**REQUIRED ACTION**: In your reply, repeat every entry exactly and skip over each picture.

**Stored items**:
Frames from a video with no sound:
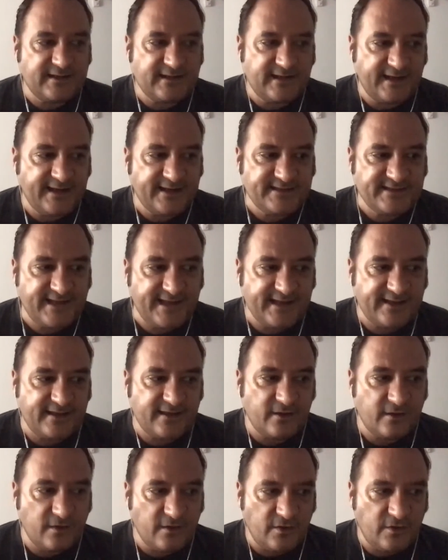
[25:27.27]
he said,
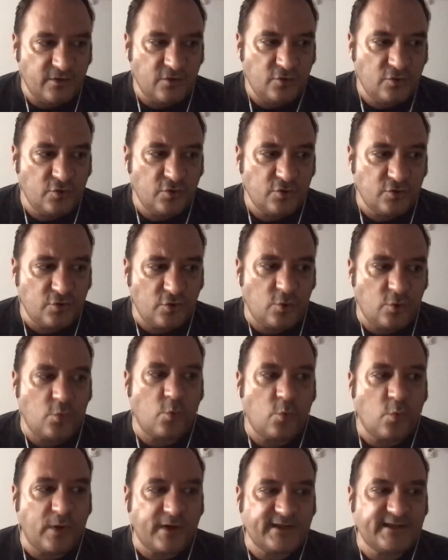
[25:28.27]
do you know
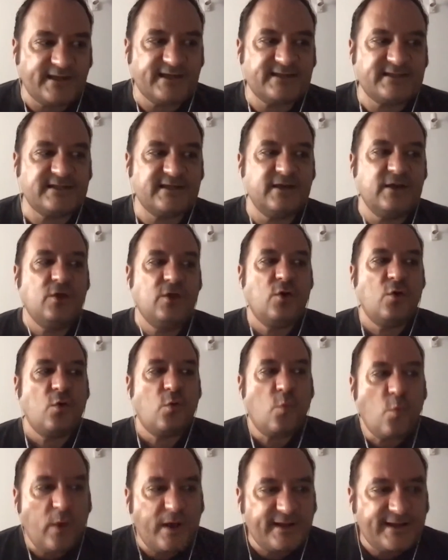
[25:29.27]
what is
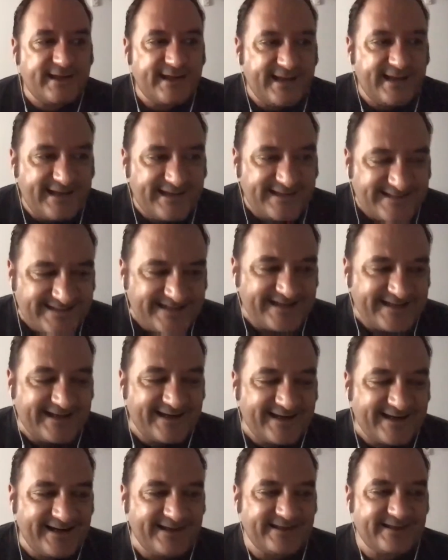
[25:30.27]
one
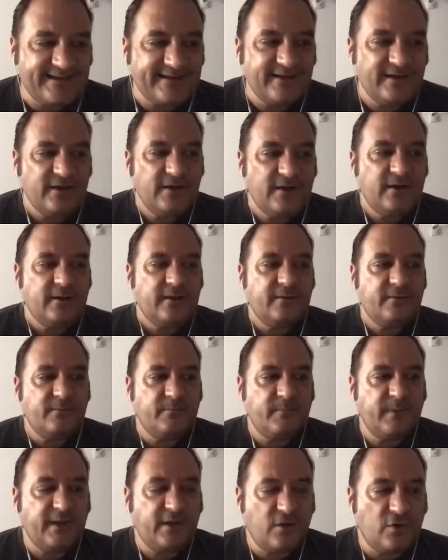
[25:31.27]
secret
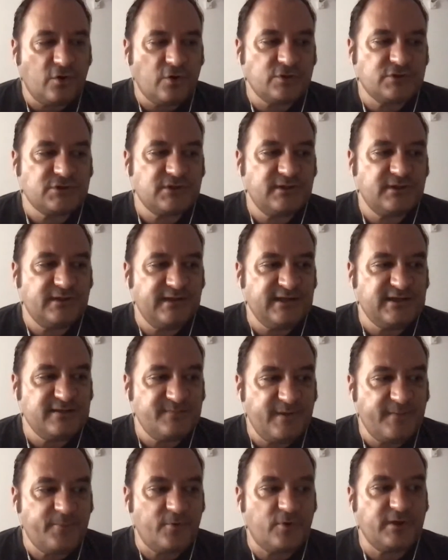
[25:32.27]
because these
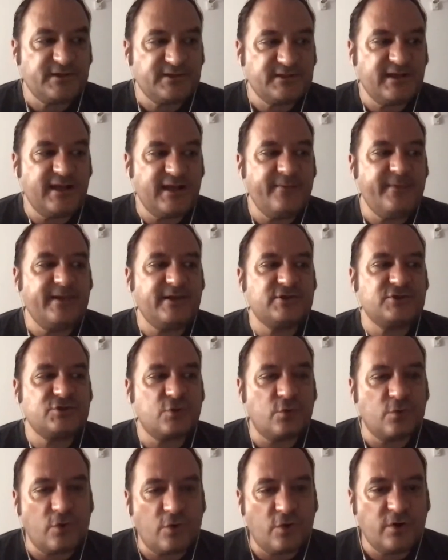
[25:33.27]
people is living
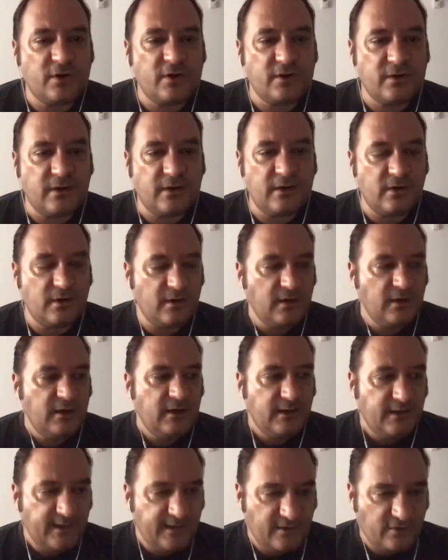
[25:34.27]
so long?
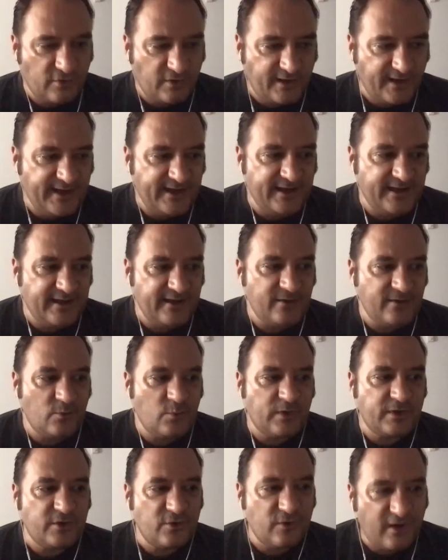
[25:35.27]
It's okay
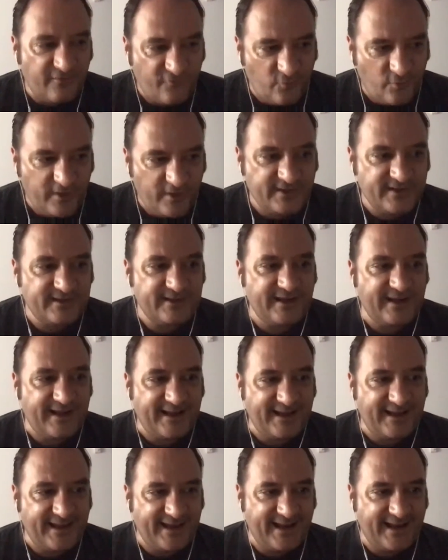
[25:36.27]
what you have written, the
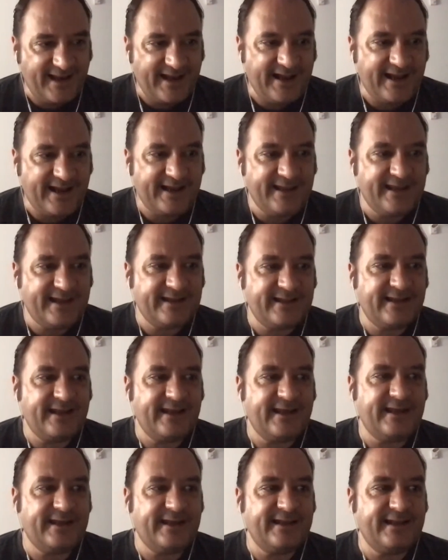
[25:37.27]
Ikigai and
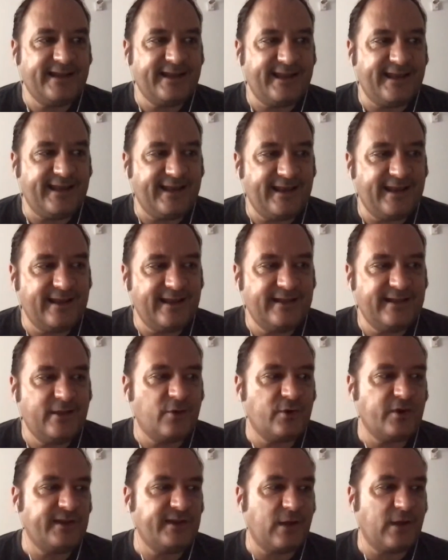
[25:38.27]
the
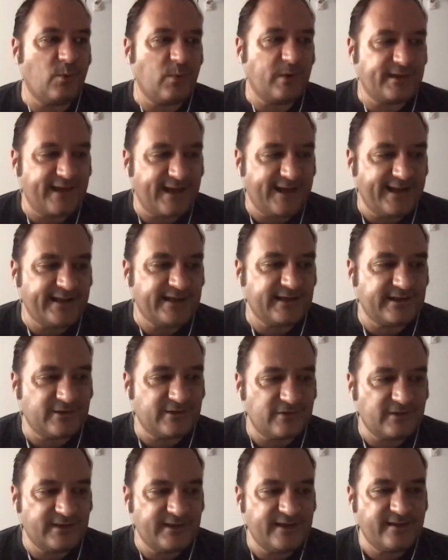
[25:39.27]
Okinawa Diet and
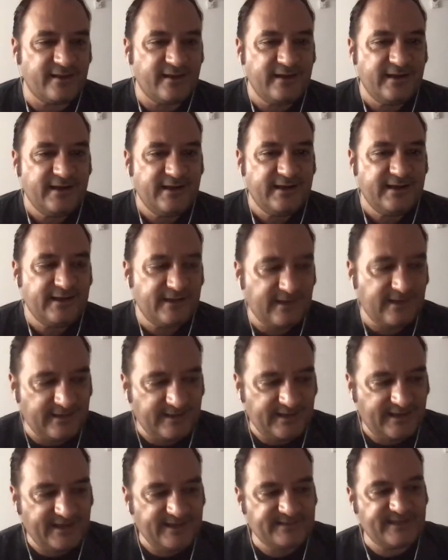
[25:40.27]
all this. And
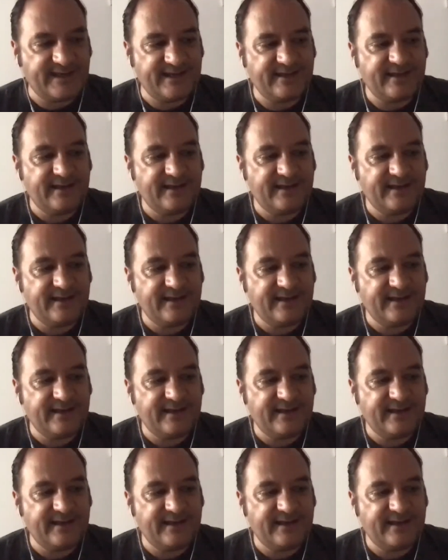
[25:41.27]
he said,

**ANSWER SPACE**:
Frames from a video with no sound:
[25:27.27]
he said,
[25:28.27]
do you know
[25:29.27]
what is
[25:30.27]
one
[25:31.27]
secret
[25:32.27]
because these
[25:33.27]
people is living
[25:34.27]
so long?
[25:35.27]
It's okay
[25:36.27]
what you have written, the
[25:37.27]
Ikigai and
[25:38.27]
the
[25:39.27]
Okinawa Diet and
[25:40.27]
all this. And
[25:41.27]
he said,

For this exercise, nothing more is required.